Records from a data source
►
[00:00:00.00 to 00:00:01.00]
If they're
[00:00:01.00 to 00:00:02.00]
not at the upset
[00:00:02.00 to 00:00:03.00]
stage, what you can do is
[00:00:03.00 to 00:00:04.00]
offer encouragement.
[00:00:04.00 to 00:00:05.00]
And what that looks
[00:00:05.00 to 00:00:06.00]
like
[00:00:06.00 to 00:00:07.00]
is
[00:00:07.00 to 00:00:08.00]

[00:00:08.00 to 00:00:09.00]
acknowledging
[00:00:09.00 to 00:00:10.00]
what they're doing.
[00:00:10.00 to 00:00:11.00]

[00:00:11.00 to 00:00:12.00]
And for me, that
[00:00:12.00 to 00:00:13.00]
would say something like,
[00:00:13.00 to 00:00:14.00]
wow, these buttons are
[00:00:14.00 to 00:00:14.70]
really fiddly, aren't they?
◄
►
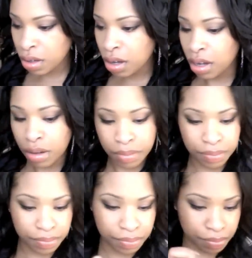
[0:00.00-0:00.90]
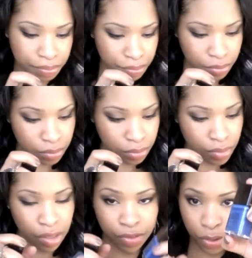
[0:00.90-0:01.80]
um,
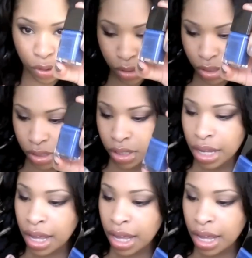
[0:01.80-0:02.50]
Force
◄
►
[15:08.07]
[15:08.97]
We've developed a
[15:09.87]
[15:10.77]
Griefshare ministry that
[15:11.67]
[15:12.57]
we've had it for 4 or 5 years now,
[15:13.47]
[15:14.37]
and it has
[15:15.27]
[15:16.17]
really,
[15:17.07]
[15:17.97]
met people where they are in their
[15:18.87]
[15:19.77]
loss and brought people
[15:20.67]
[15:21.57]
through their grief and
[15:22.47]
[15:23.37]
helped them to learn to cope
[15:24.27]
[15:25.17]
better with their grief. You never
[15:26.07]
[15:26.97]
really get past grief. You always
◄
Reproduce verbatim the lines above, from the line with "[00:00:02.00 to 00:00:03.00]" through the line with "[00:00:07.00 to 00:00:08.00]".

[00:00:02.00 to 00:00:03.00]
stage, what you can do is
[00:00:03.00 to 00:00:04.00]
offer encouragement.
[00:00:04.00 to 00:00:05.00]
And what that looks
[00:00:05.00 to 00:00:06.00]
like
[00:00:06.00 to 00:00:07.00]
is
[00:00:07.00 to 00:00:08.00]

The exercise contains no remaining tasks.